Incorporating a registered plan into your overall financial plan is an important first step in the retirement planning process. Regardless of your stage in life, we have the registered plan option to suit your needs.
Registered Retirement Income Funds (RRIF)
Throughout your working years, you contribute to your Registered Retirement Savings Plan (RRSP) to ensure you have the income you need to spend your retirement doing the things you love. When you retire, you want to use your savings in the most tax-effective way possible.
A Registered Retirement Income Fund (RRIF) allows you to take taxable income withdrawals from your retirement savings, while deferring tax on the balance of those savings until they're withdrawn. There is no maximum amount that you can withdraw from a RRIF each year, but you must withdraw at least the minimum annual payment.
It's important to remember that a RRIF is subject to the same risks as any other investment account: potential returns can be affected by interest rates, economic factors, general market conditions, investment choices, your income planning, lump-sum withdrawals and other management decisions. This can have a major impact on income and capital.

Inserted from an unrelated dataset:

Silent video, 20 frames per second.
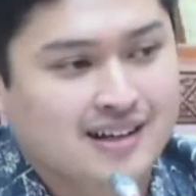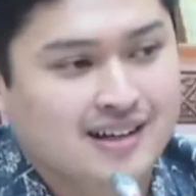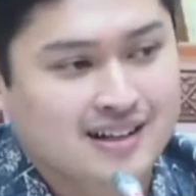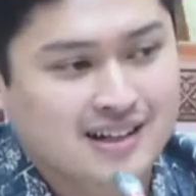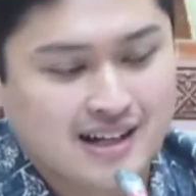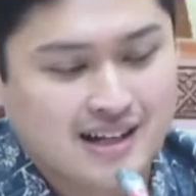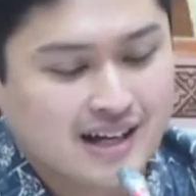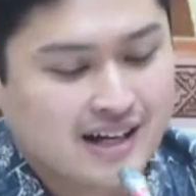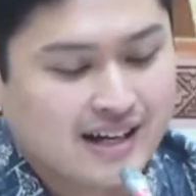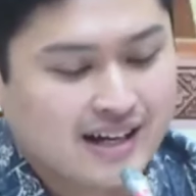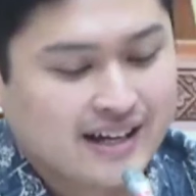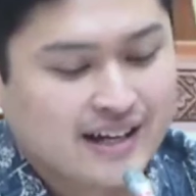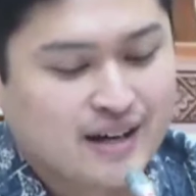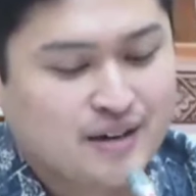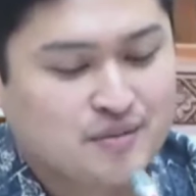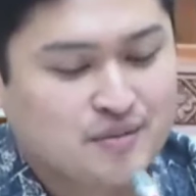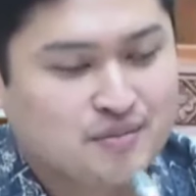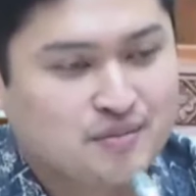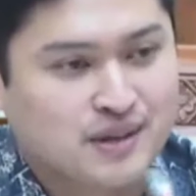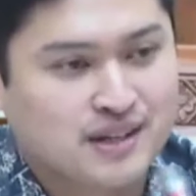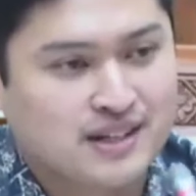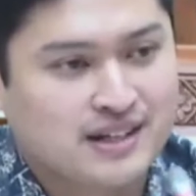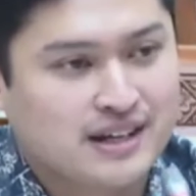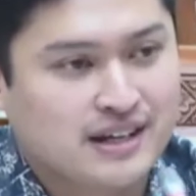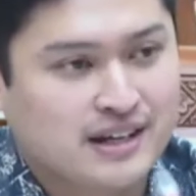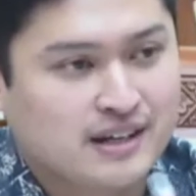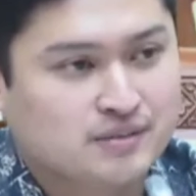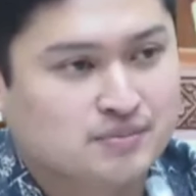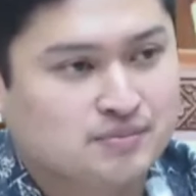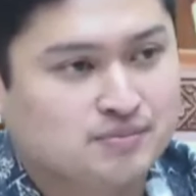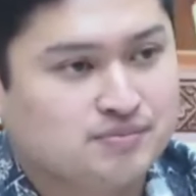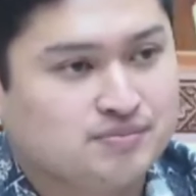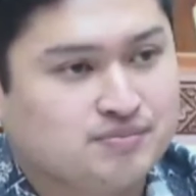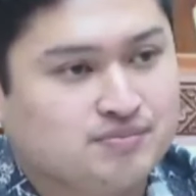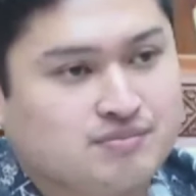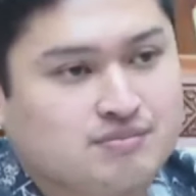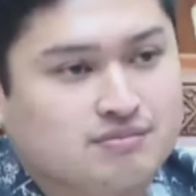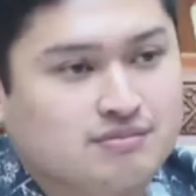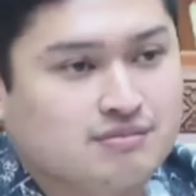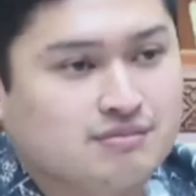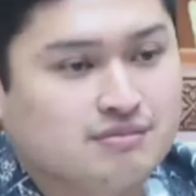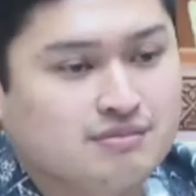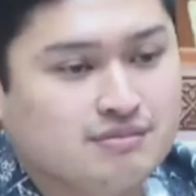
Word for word: Ini negara yang pada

We can work with you to find RRIF investments that will meet your income and capital needs, and help you enjoy retirement your way.

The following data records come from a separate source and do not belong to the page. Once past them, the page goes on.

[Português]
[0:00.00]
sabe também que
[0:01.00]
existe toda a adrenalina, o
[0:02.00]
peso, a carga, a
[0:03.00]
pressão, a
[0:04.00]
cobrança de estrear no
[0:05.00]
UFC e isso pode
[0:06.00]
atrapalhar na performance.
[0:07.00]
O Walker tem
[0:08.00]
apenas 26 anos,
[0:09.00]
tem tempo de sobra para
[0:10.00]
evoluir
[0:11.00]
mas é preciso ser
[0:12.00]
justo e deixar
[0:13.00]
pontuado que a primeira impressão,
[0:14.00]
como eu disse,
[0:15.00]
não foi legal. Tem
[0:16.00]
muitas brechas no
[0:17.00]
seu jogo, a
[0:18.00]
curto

Registered Education Savings Plans (RESP)
Investing In Learning
Today, more than ever, a post-secondary education is key to a successful career. But, as tuition costs continue to increase, many students are left with overwhelming debt after university or college.
You can provide your child or grandchild with the gift of a post-secondary education by establishing a Registered Education Savings Plan (RESP), a tax-effective account that offers many benefits to help you make the most of your savings:
- You can contribute up to a lifetime maximum of $50,000 per RESP beneficiary.

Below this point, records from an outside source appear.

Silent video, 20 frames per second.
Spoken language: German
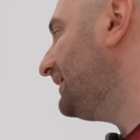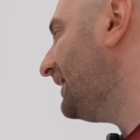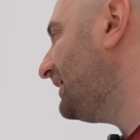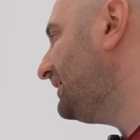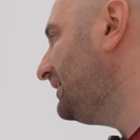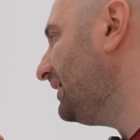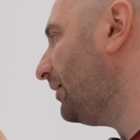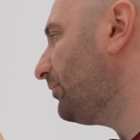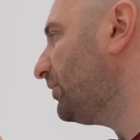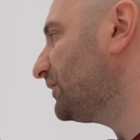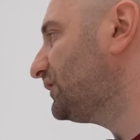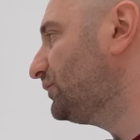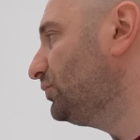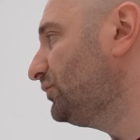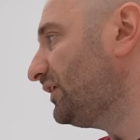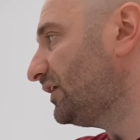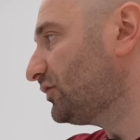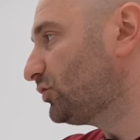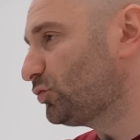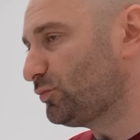der hier aber zu
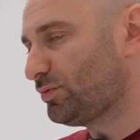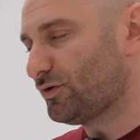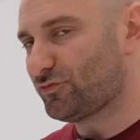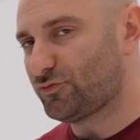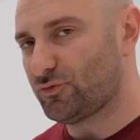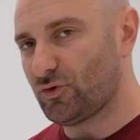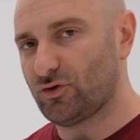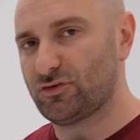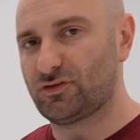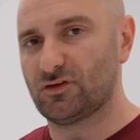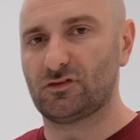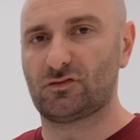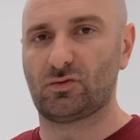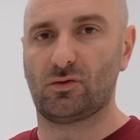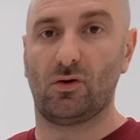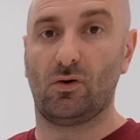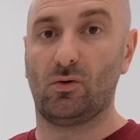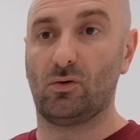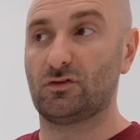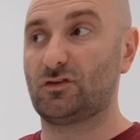sehr drüber für euch ist
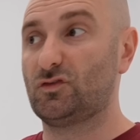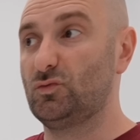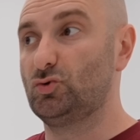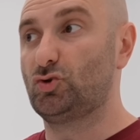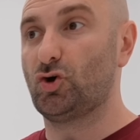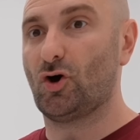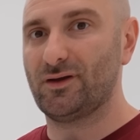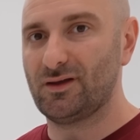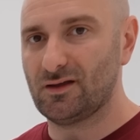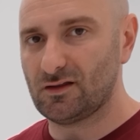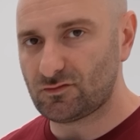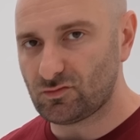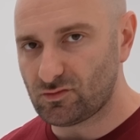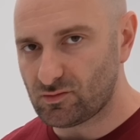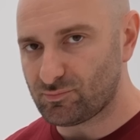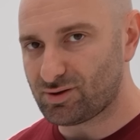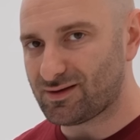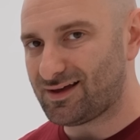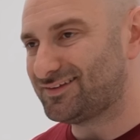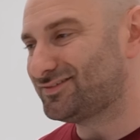oder auch zu teuer, zu
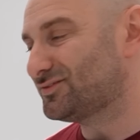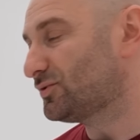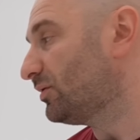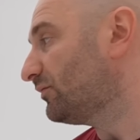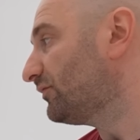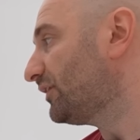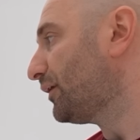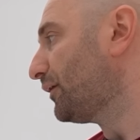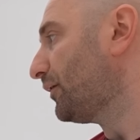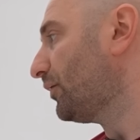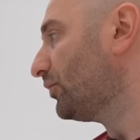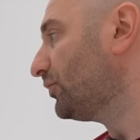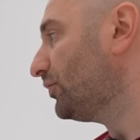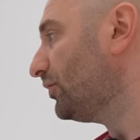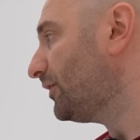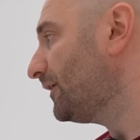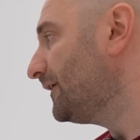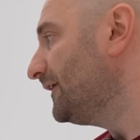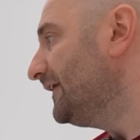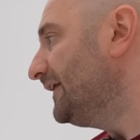den Preisen kommen wir dann auch
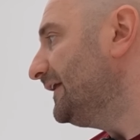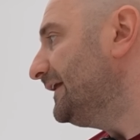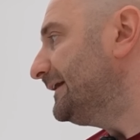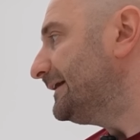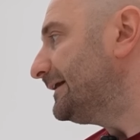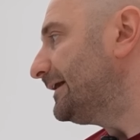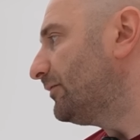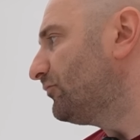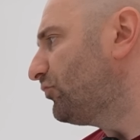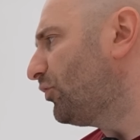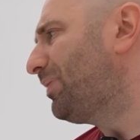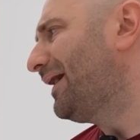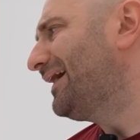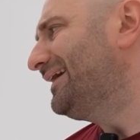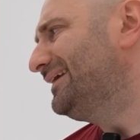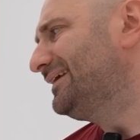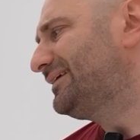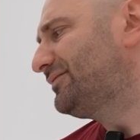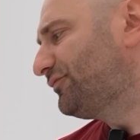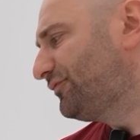noch. Ähm,
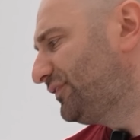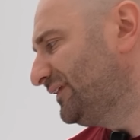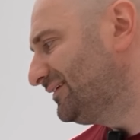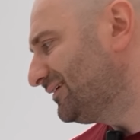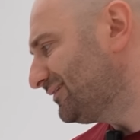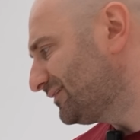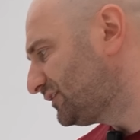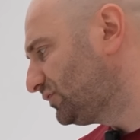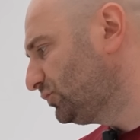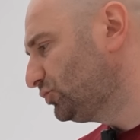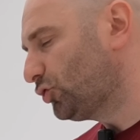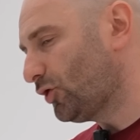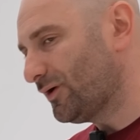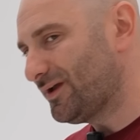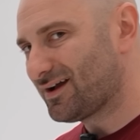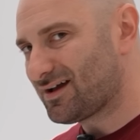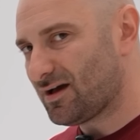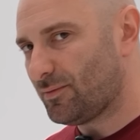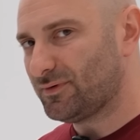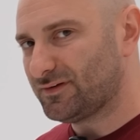wobei ich finde, zu
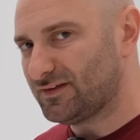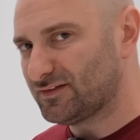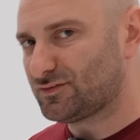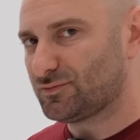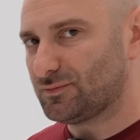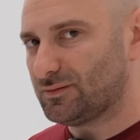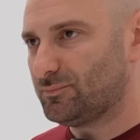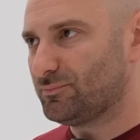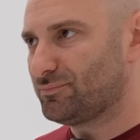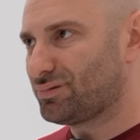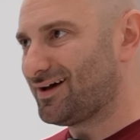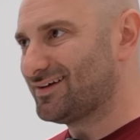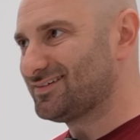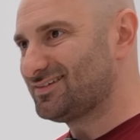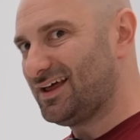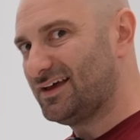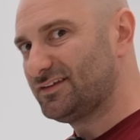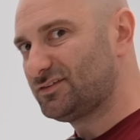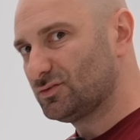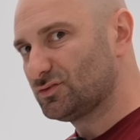teuer kann man jetzt im
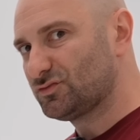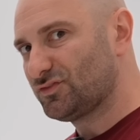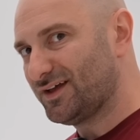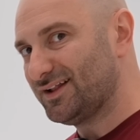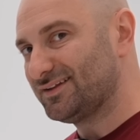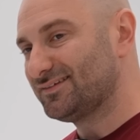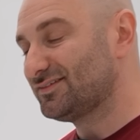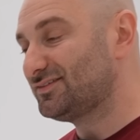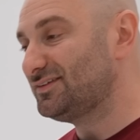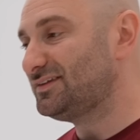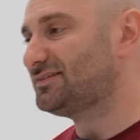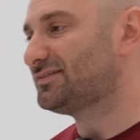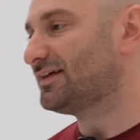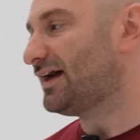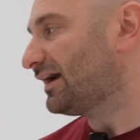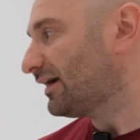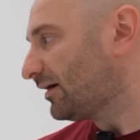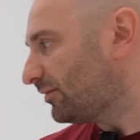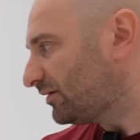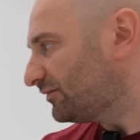Preis-Leistungs-Verhältnis nicht
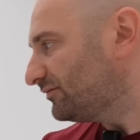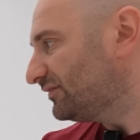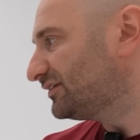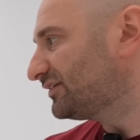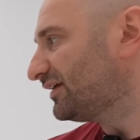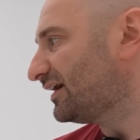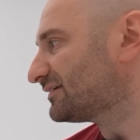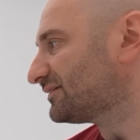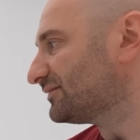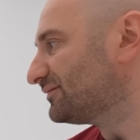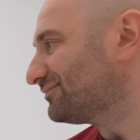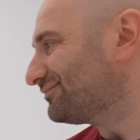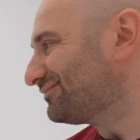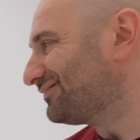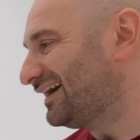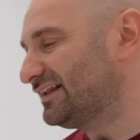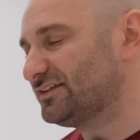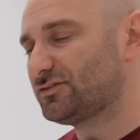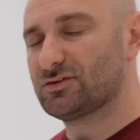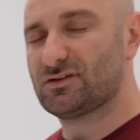sagen. Aber wie gesagt,
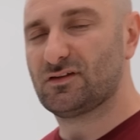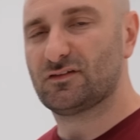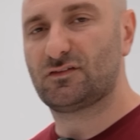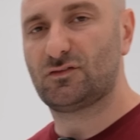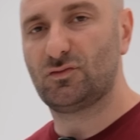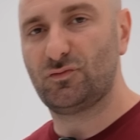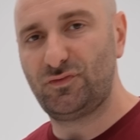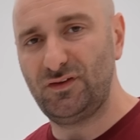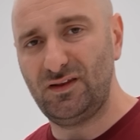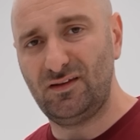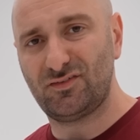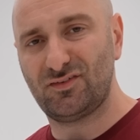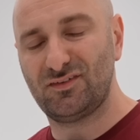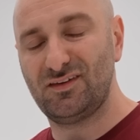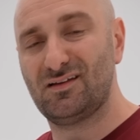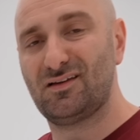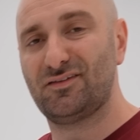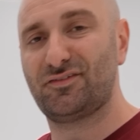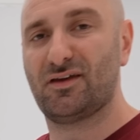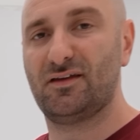falls euch das zu viel ist in
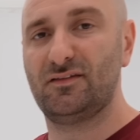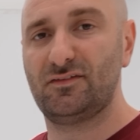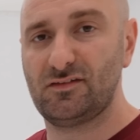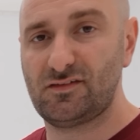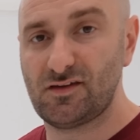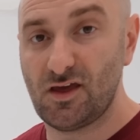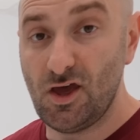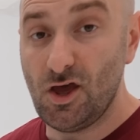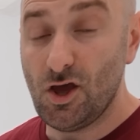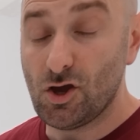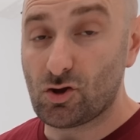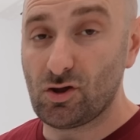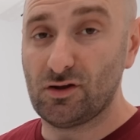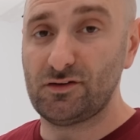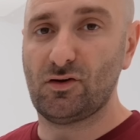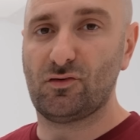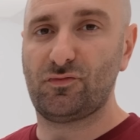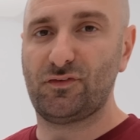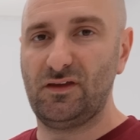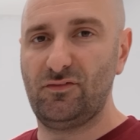jeglicher Hinsicht,
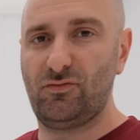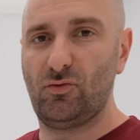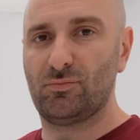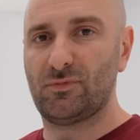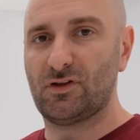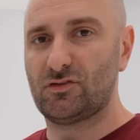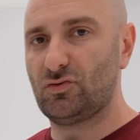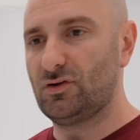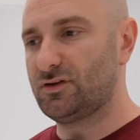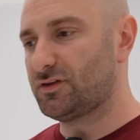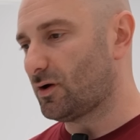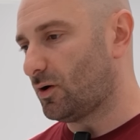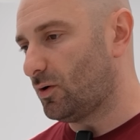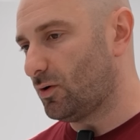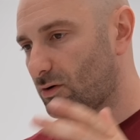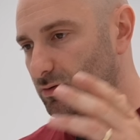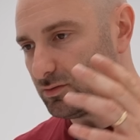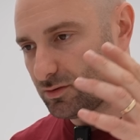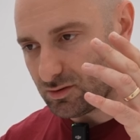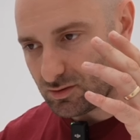könnt ihr auf Evium natürlich
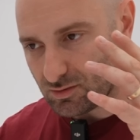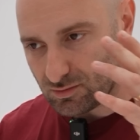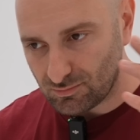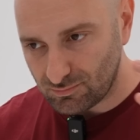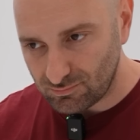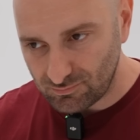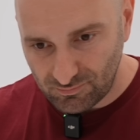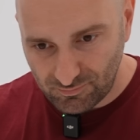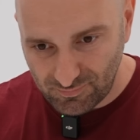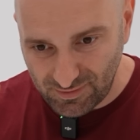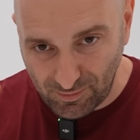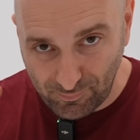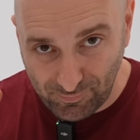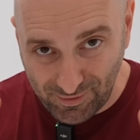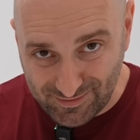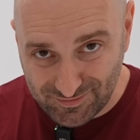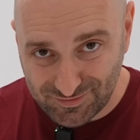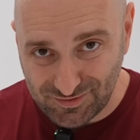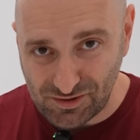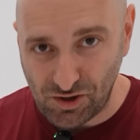auch äh, mehr
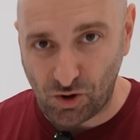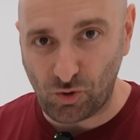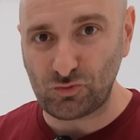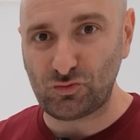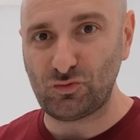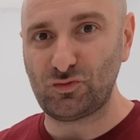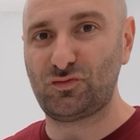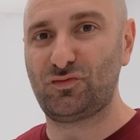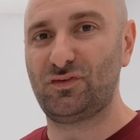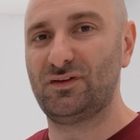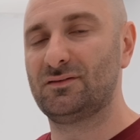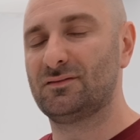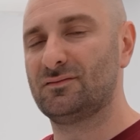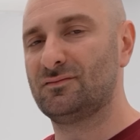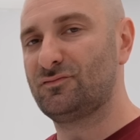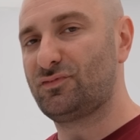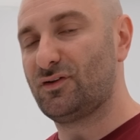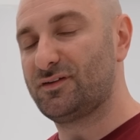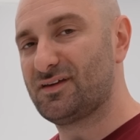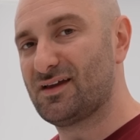Basic-Autos
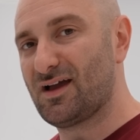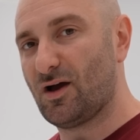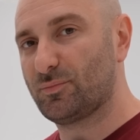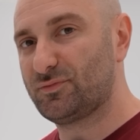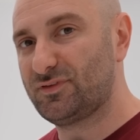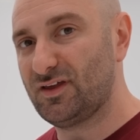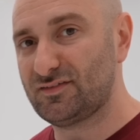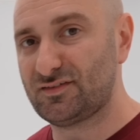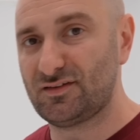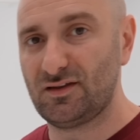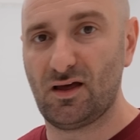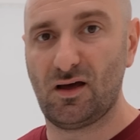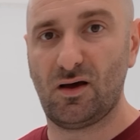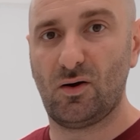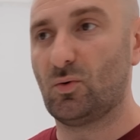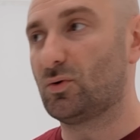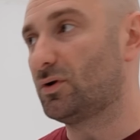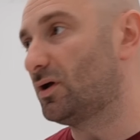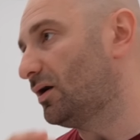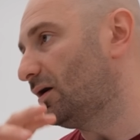finden. Völlig egal ob Tesla
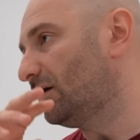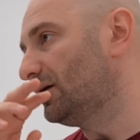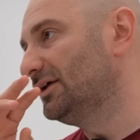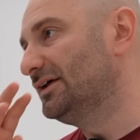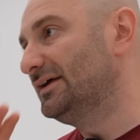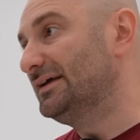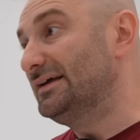oder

- Contributions to an RESP are not tax-deductible, but your investment grows tax-free until withdrawal.
- The first $2,500 you contribute each year may be eligible for the Canada Education Savings Grant (CESG) of up to 20 percent, to an annual maximum of $500 and a lifetime limit of $7,200.
- Amounts withdrawn from an RESP to pay for eligible post-secondary education expenses will be taxed in the beneficiary's hands, generally at a lower tax rate.
Regardless of your stage of life or family circumstances, there are several effective education-funding strategies that may suit your needs.
Tax-Free Savings Accounts (TFSA)
We all want our investments to grow faster while paying less tax. And we want to know that our money will be there when we need it. A Tax-Free Savings Account (TFSA) meets both these needs by offering flexibility and tax-free growth on your investments.
Here are just a few of the features and benefits of a TFSA:
- You can contribute up to $5,000 per year to a TFSA and unused contribution room can be carried forward to any future year.
- Contributions are not tax-deductible, but your investments will grow tax-free within the account and you will not pay tax on any income or capital gains earned within the TFSA, even when you make a withdrawal.
- You can withdraw funds from your TFSA at any time, for any reason. Withdrawals are tax free, and the amount you withdraw will be added back to your contribution room in the next calendar year.
- Contributions in excess of the maximum amount will be subject to a penalty tax of one percent per month.
- A Tax-Free Savings Account is one more way we can help you achieve all of your financial goals.